Complete with a code of practice, it currently has some ten members and is actively recruiting, while seeking to be the representative voice of an industry which, by its own admission, is still very small.
Meanwhile, one of its members instrumental in launching the new trade body, is predicting that more people will cut out estate agents as they try to buy or sell directly next year.
Nick Marr, of The Little House Company, told EAT that he believes agents will lose market share in 2013 as a result of changes to the Estate Agents Act, plus austerity measures increasingly hitting people in the pocket.
Marr said that currently only about 2% of vendors go down the private sales route. He is predicting that this proportion will grow to 8% next year.
Marr said: “Relaxation of estate agent legislation, the need by home owners to save money, and advances in online services are all reasons why vendors and buyers will miss out the agent.”
Marr, whose own site lists between 600 and 700 properties, said that private for sale sites had faced an uphill battle.
He said: “Our success has been affected by the big portals all clubbing together, it seems, and refusing our listings. They are all anti private sales. Yet in the US, the multi-listing system works in conjunction with for sale by owner listings.
“It isn’t even just portals that ban us in the UK: it is people like sign suppliers, software and web specialists: as soon as they find out what we do, they won’t do business. In my view, that is restrictive practice and I have a stack of emails to prove it.”
This year, Marr said his company had “made a significant contribution to a government consultation process led by the Department for Business, Innovation and Skills”.
The consultation on amending the Estate Agents Act – to allow new models, such as private for sale websites, to operate outside the legislation – by Vince Cable’s department was so poorly publicised that almost no traditional agents even knew it was taking place.
Hardly any were on the list for consultation, although the likes of Sarah Beeny’s private sales site Tepilo and Tesco were.
Marr said: “We called for a relaxation of the laws which were designed to protect consumers from unscrupulous estate agents.
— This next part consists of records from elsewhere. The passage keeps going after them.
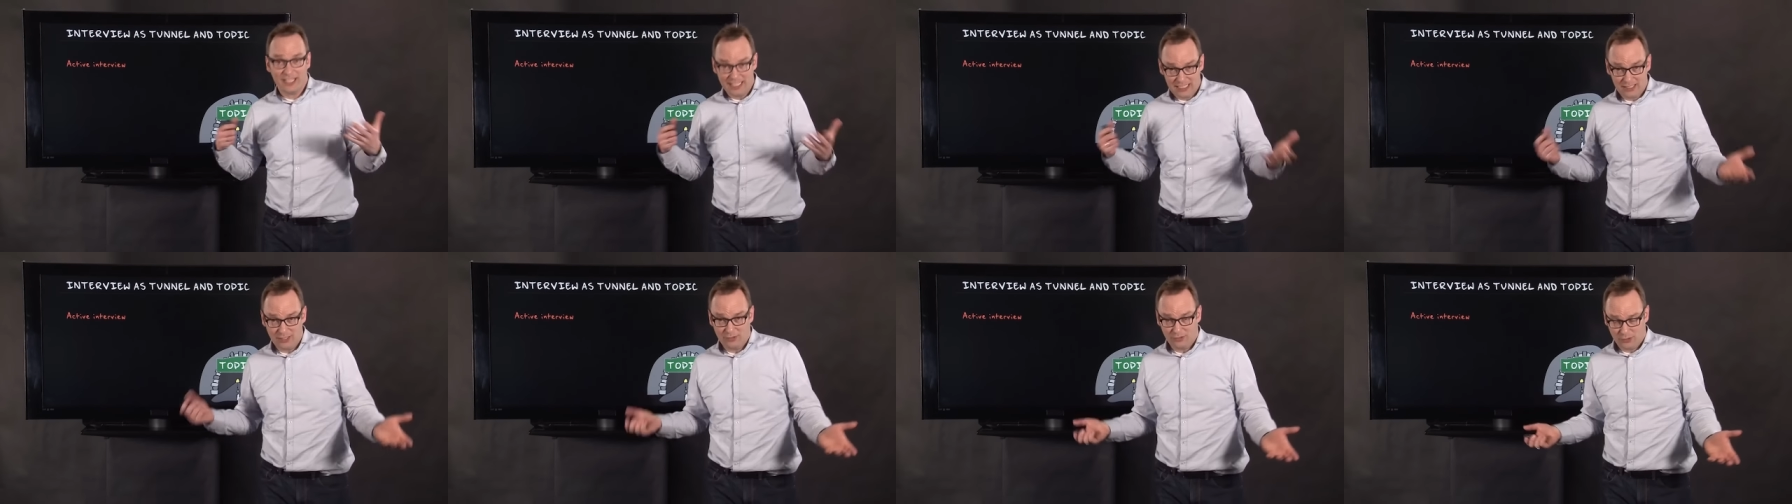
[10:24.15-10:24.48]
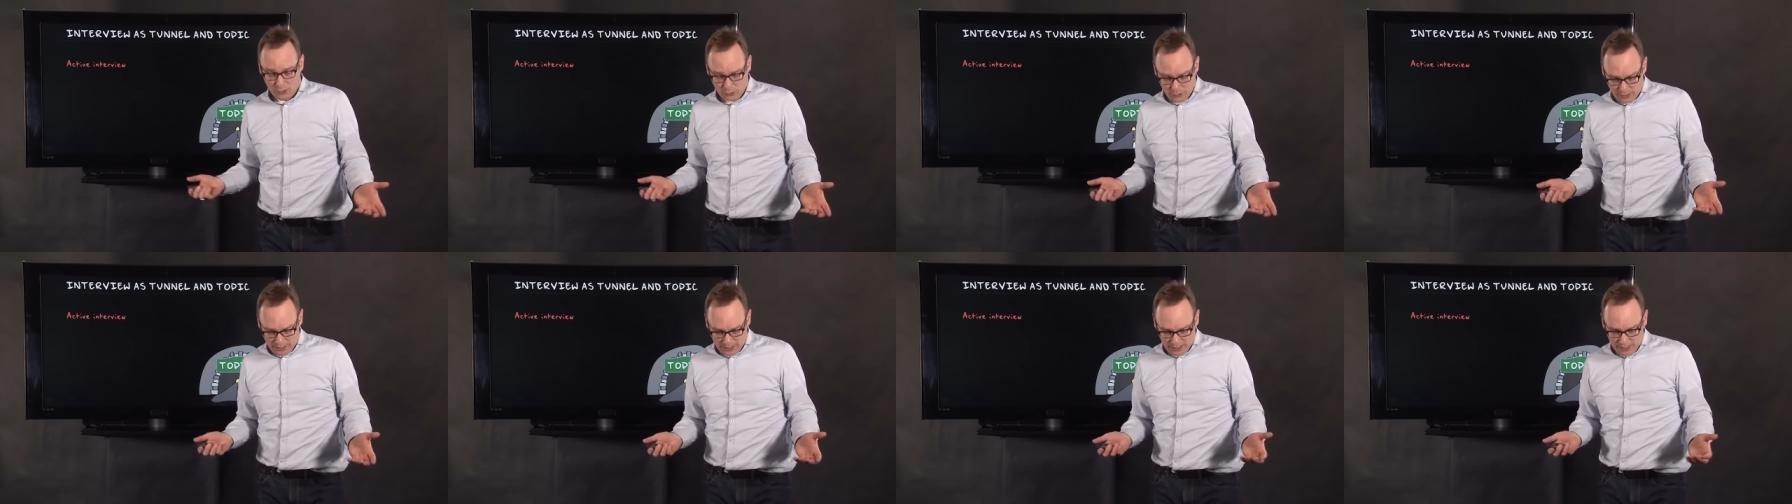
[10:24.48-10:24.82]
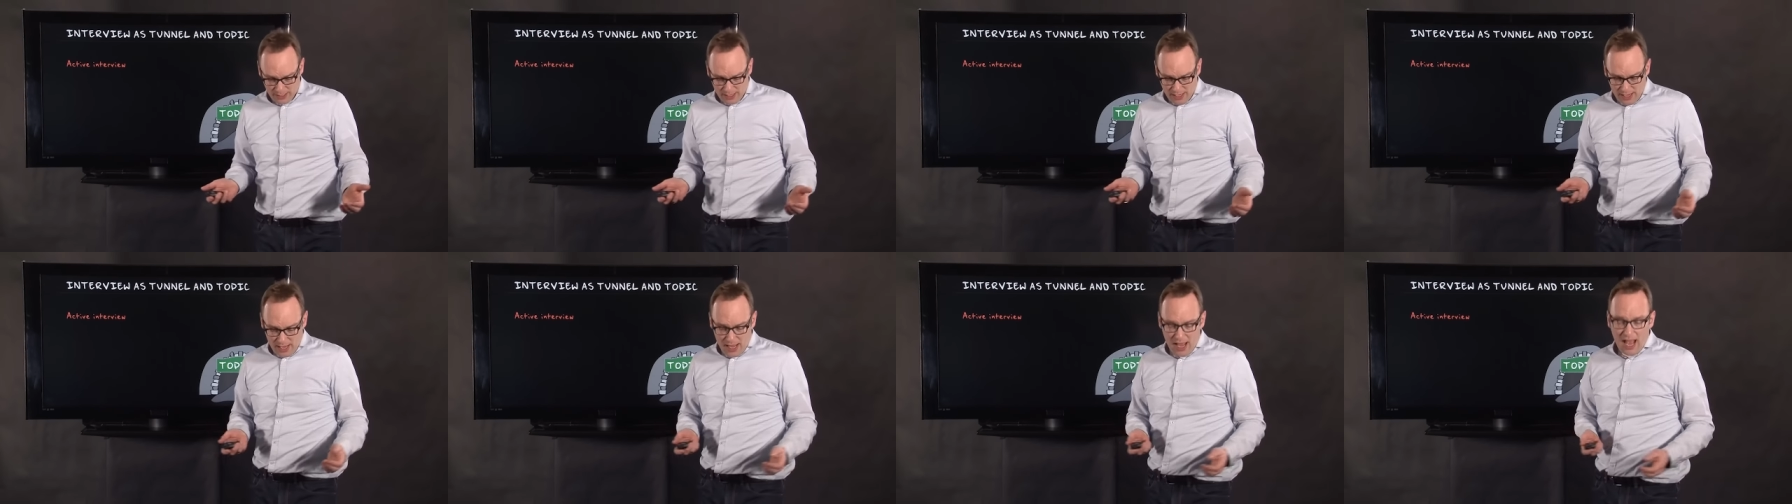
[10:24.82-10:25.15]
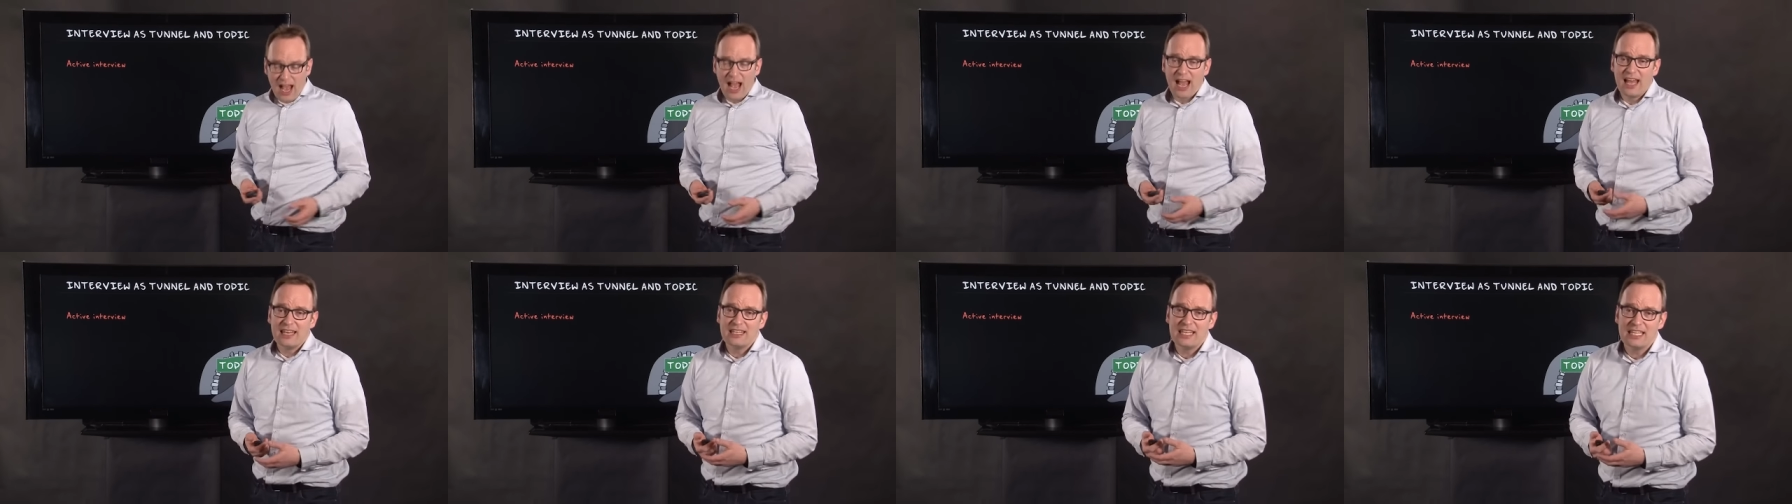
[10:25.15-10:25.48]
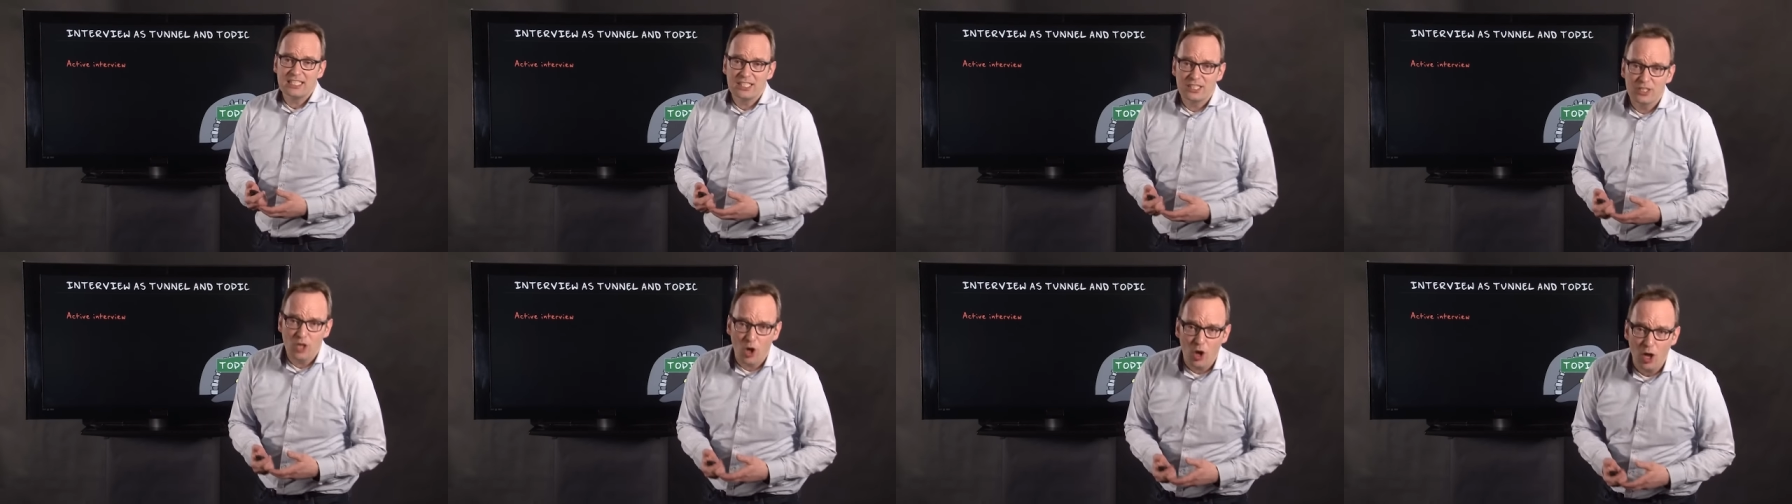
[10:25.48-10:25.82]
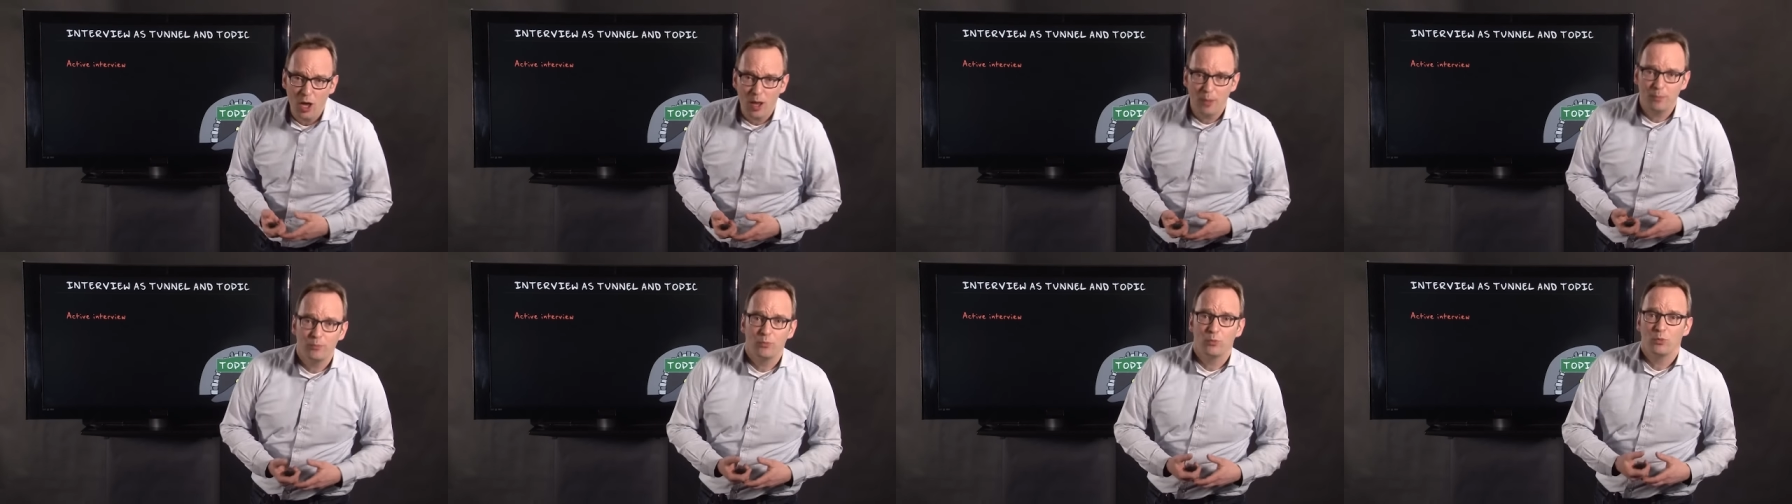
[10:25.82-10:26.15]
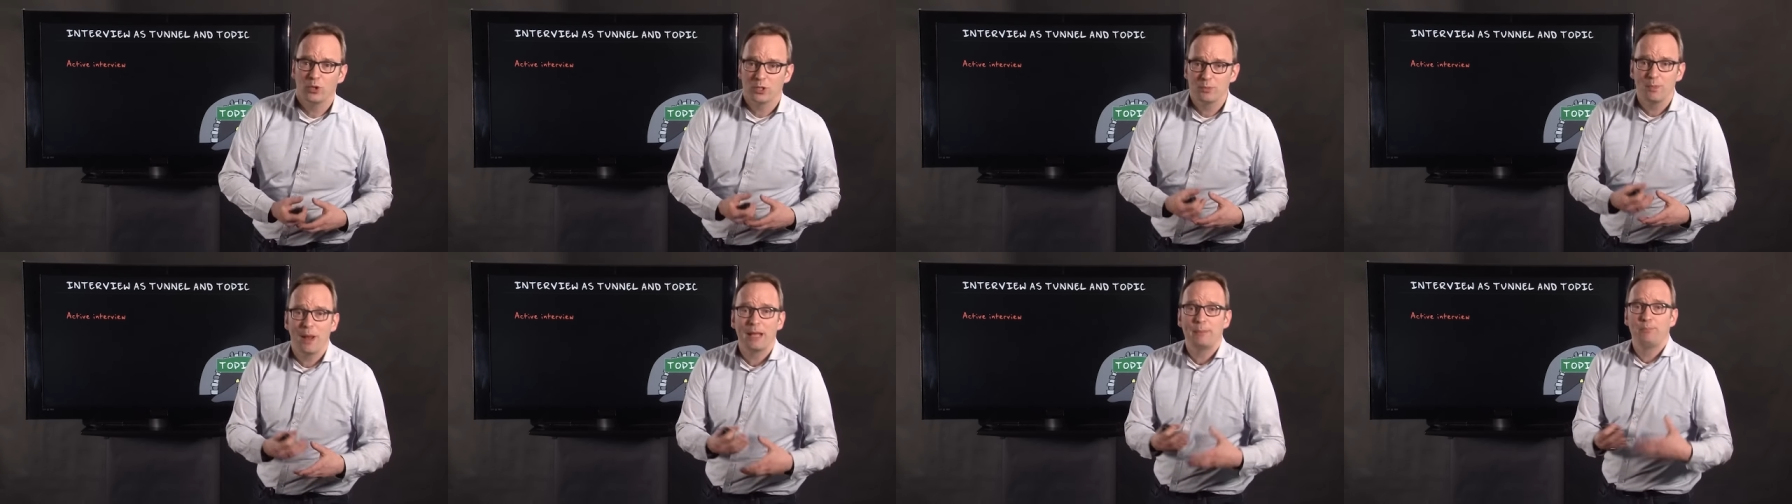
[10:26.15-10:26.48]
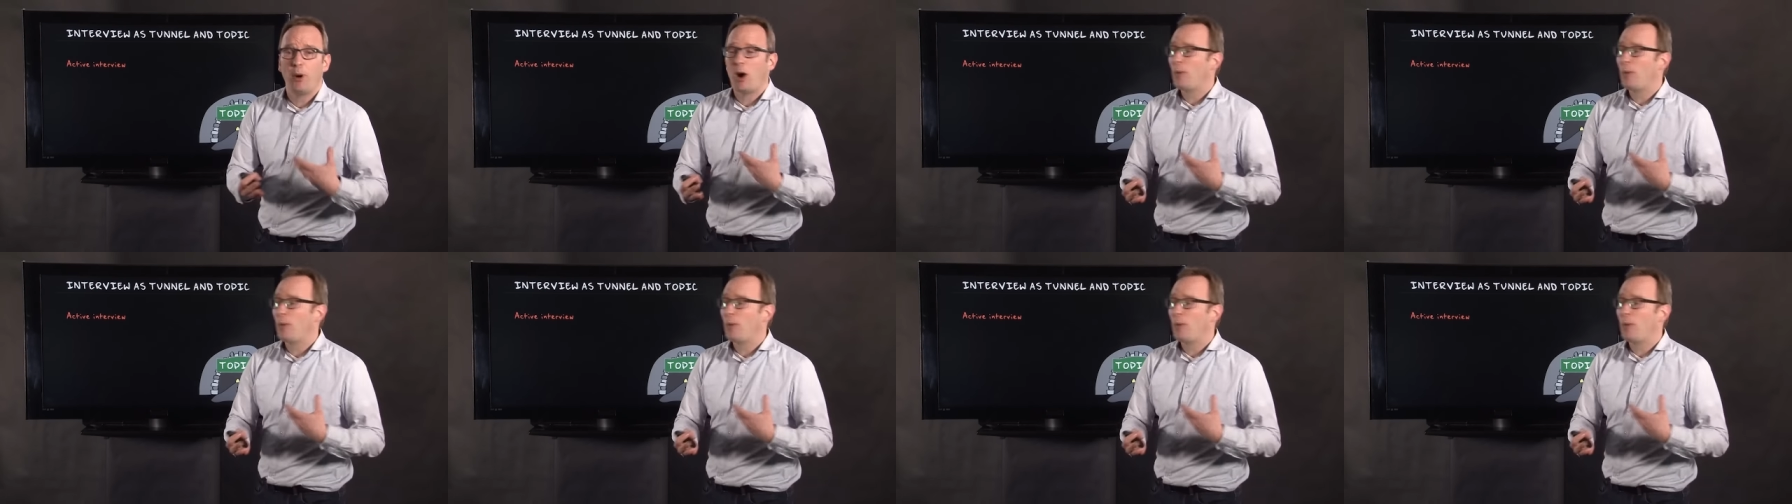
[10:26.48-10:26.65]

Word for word: interviewing. And this term was made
We evidenced restrictive practices by many UK property portals, citing the Property Misdescriptions Act as the main reason why they would not allow private seller advertising.”
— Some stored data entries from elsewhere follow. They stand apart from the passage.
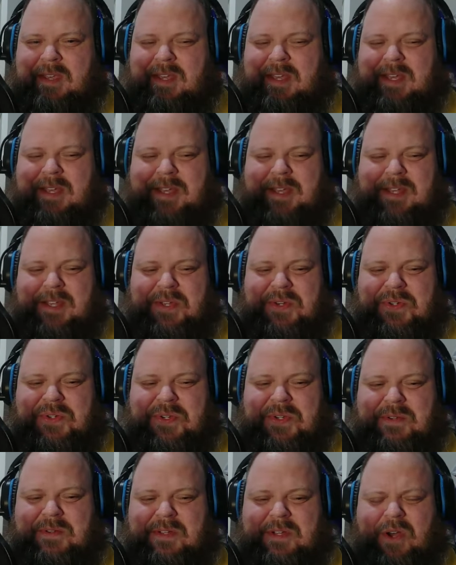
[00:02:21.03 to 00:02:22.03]

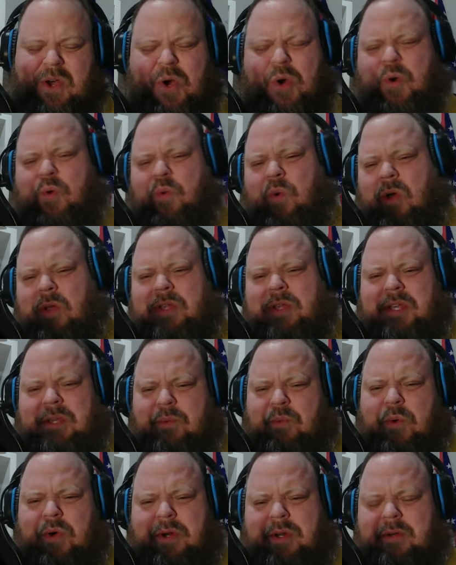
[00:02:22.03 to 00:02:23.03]
And, oh, well, he
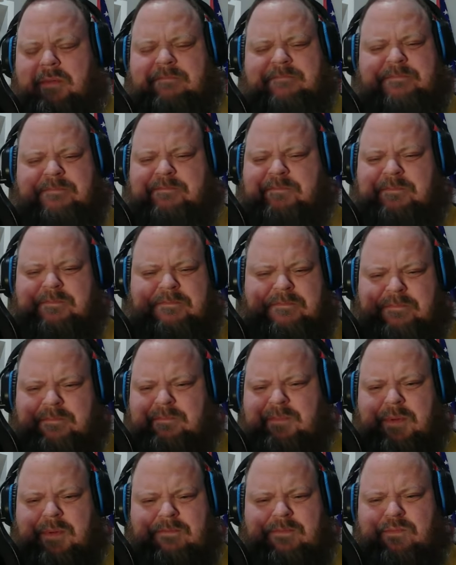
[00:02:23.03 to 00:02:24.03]
won a
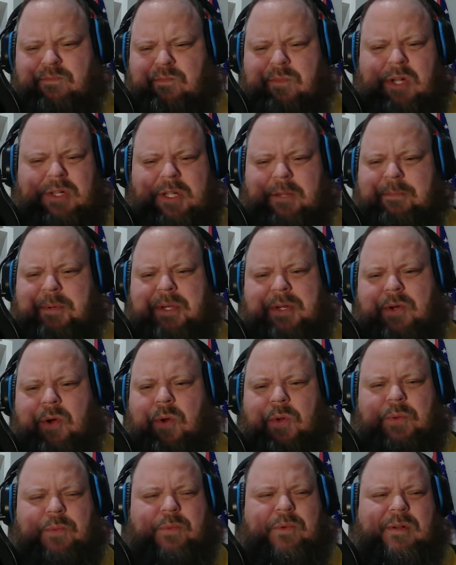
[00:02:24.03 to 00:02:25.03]
Olympic
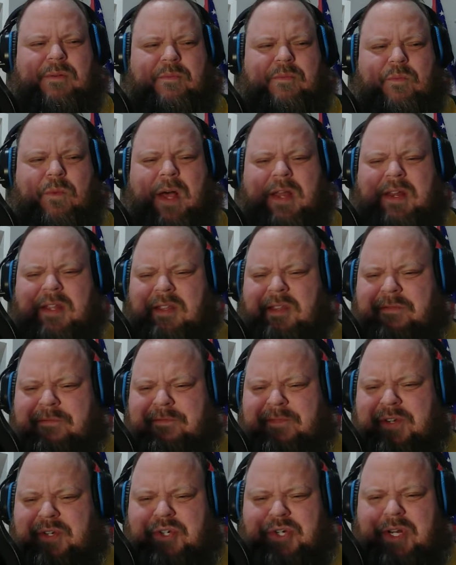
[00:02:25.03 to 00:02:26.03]
gold. Why didn't the
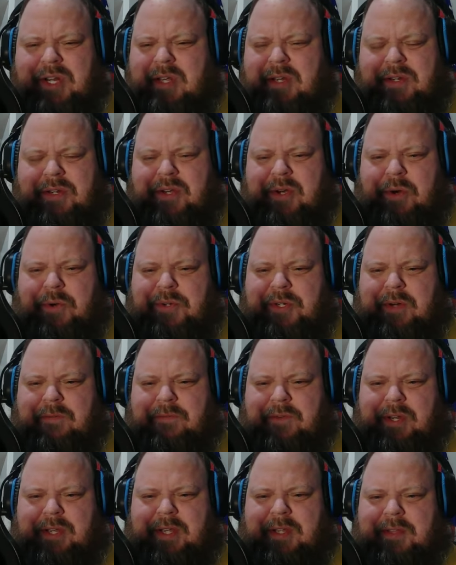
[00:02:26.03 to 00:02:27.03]
Fijian coach
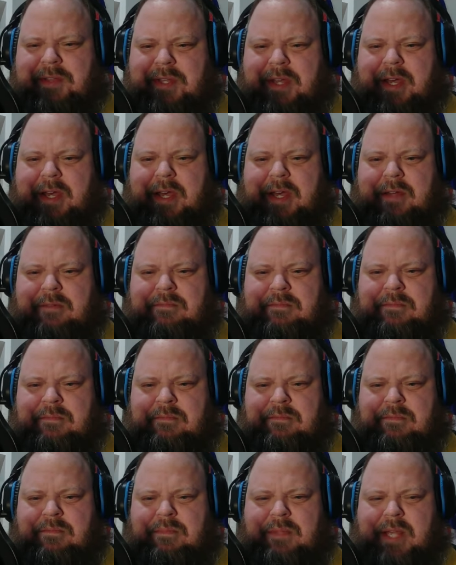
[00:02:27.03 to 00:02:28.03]
ever get that?
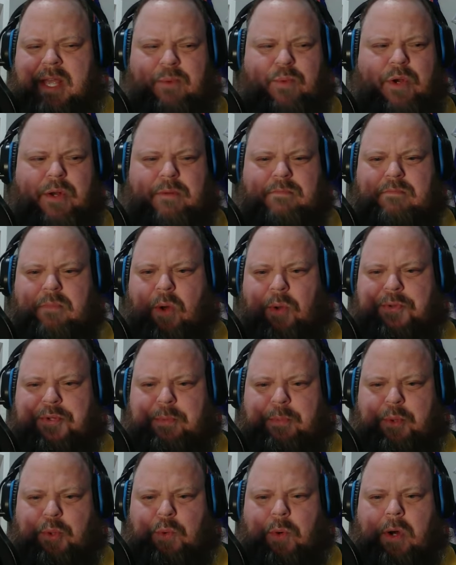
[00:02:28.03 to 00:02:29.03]
They won
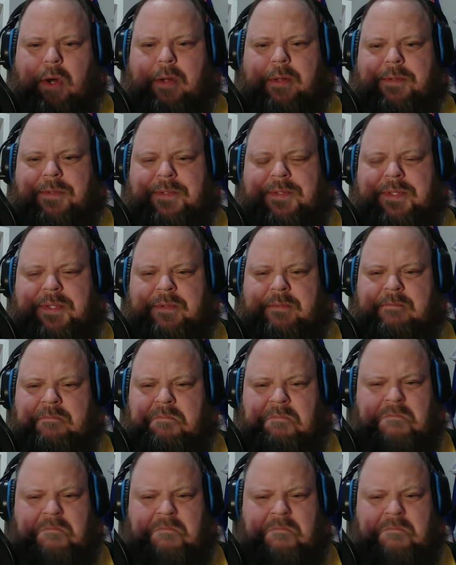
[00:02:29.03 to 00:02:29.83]
multiple ones.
He said: “With the average UK estate agent’s commission set at around 1.75% of the property value, consumers stand to save money by using private house sale services.
“It is important to note that The Little House Company is not an anti-estate agent website but one that believes in consumer choice.
“The Little House Company provides photographers, floor plan experts, property description writing and even negotiating services, all available at low fixed costs, and home owners decide how much help they need.”
Sarah Beeny’s site was asked by us for a comment. Nothing on its website makes any forecasts for next year and it is understood that Tepilo has yet to join the new trade association, although Marr – whose wife Jane launched it – says it has expressed its interest.
Zoopla has said that it will not accept private sale by owner website listings; Rightmove has yet to confirm its stance, after saying it is studying the impact of the change.
Property expert Henry Pryor said he agreed that more people will try to sell their homes privately, mainly because they will be driven by a need to save money.
He said: “Seventy per cent of the coalition’s cuts have yet to be implemented, so money will be tight.”